The records
[Start of section]

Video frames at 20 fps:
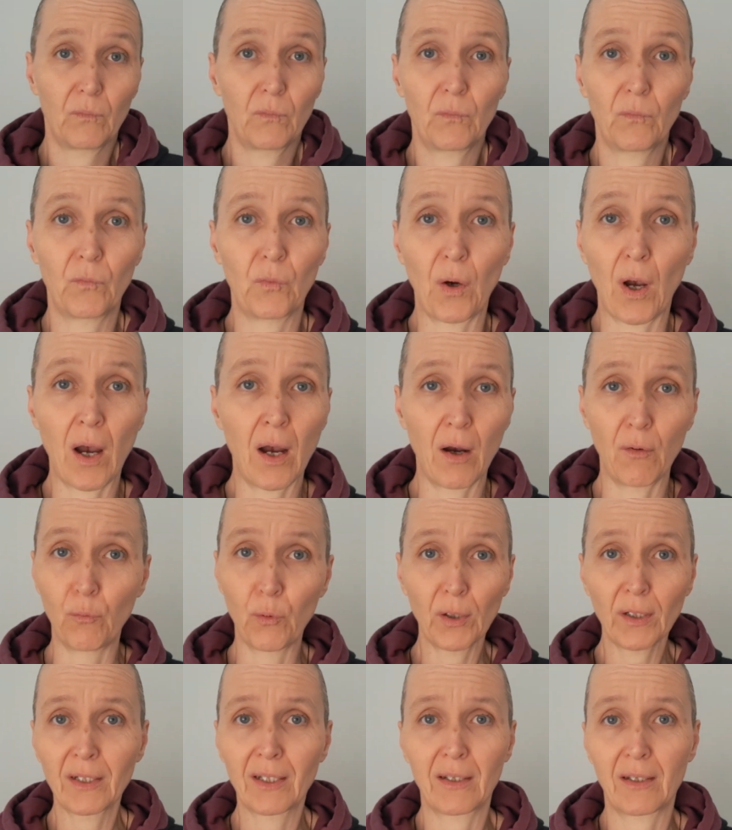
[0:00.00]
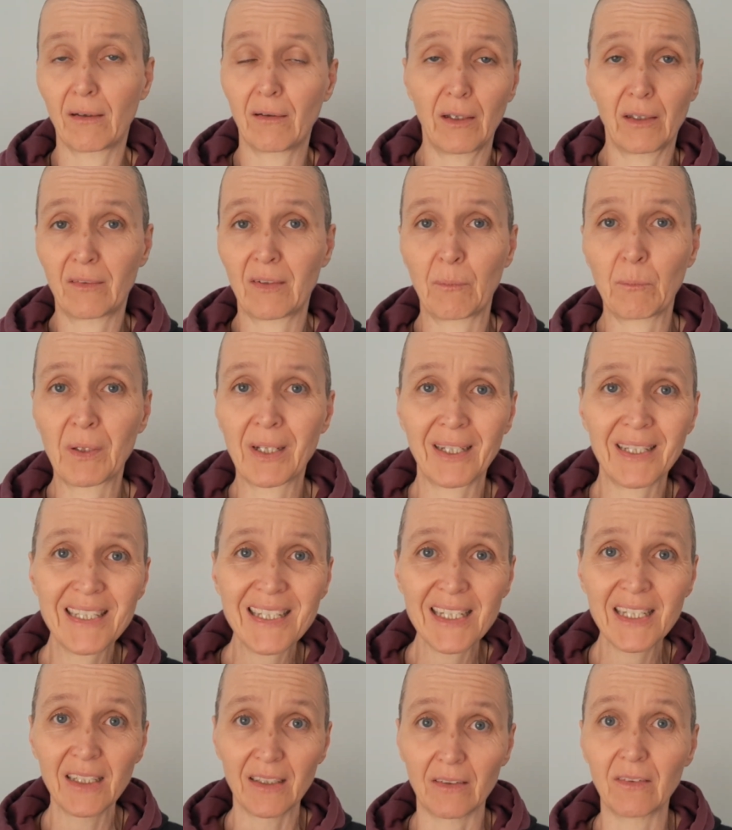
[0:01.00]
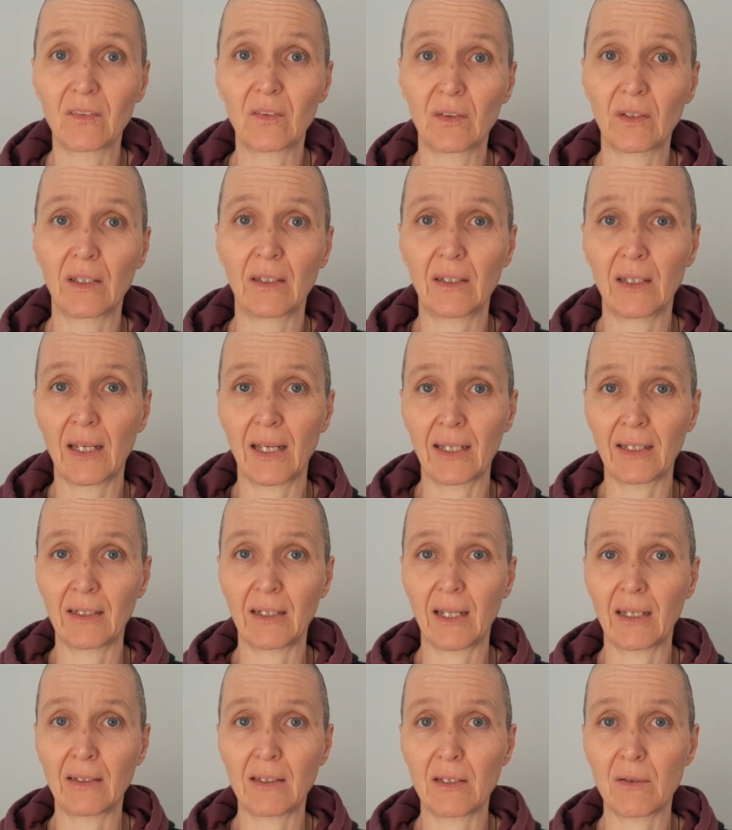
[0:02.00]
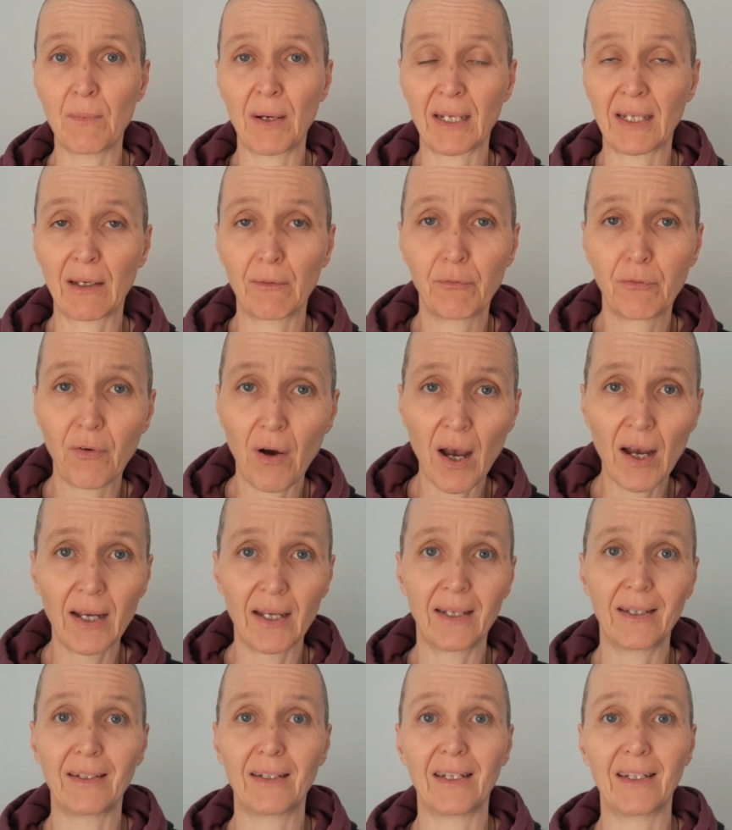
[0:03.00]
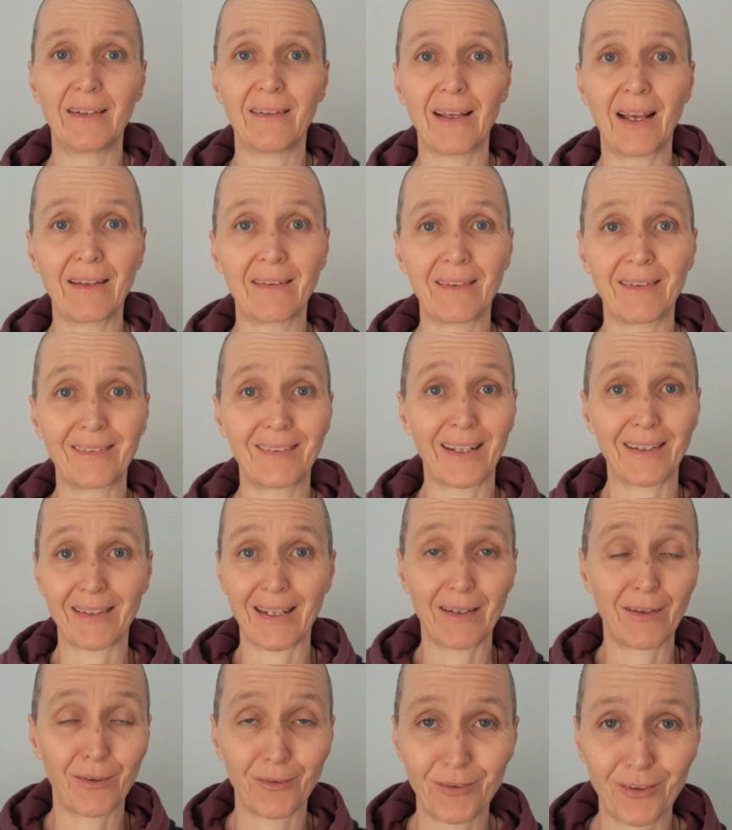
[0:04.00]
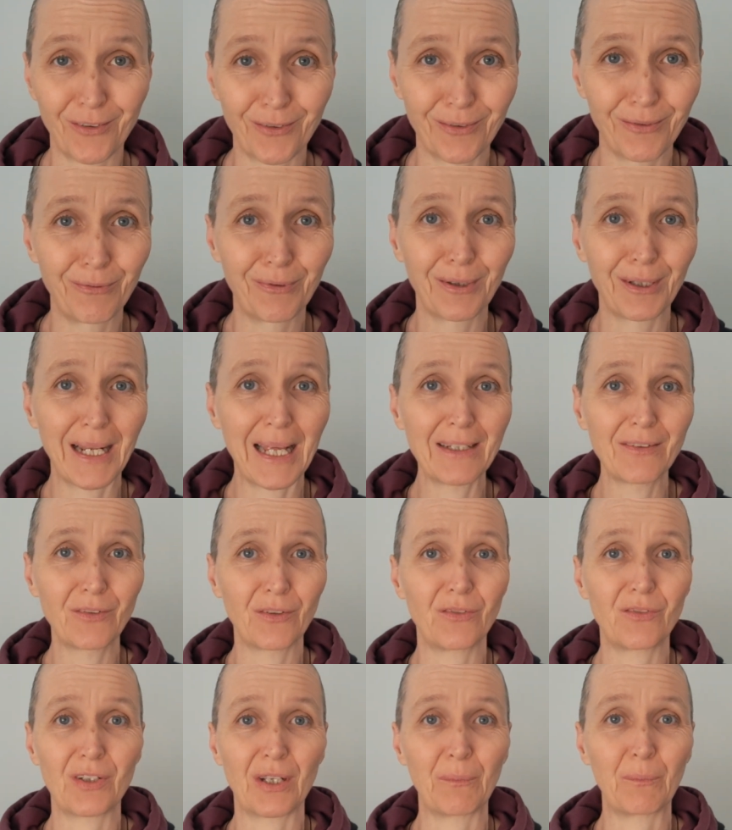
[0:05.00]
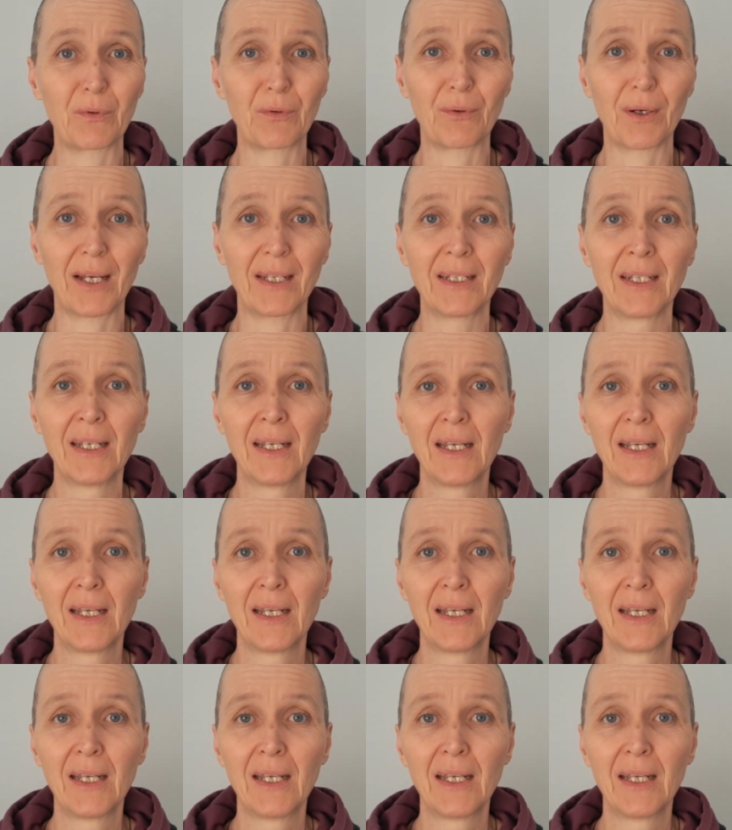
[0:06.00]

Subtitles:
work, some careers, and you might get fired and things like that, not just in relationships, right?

[End of section]

Task to complete
Please reproduce each line of the listing above exactly, skipping pictures.

Written response
Video frames at 20 fps:
[0:00.00]
[0:01.00]
[0:02.00]
[0:03.00]
[0:04.00]
[0:05.00]
[0:06.00]

Subtitles:
work, some careers, and you might get fired and things like that, not just in relationships, right?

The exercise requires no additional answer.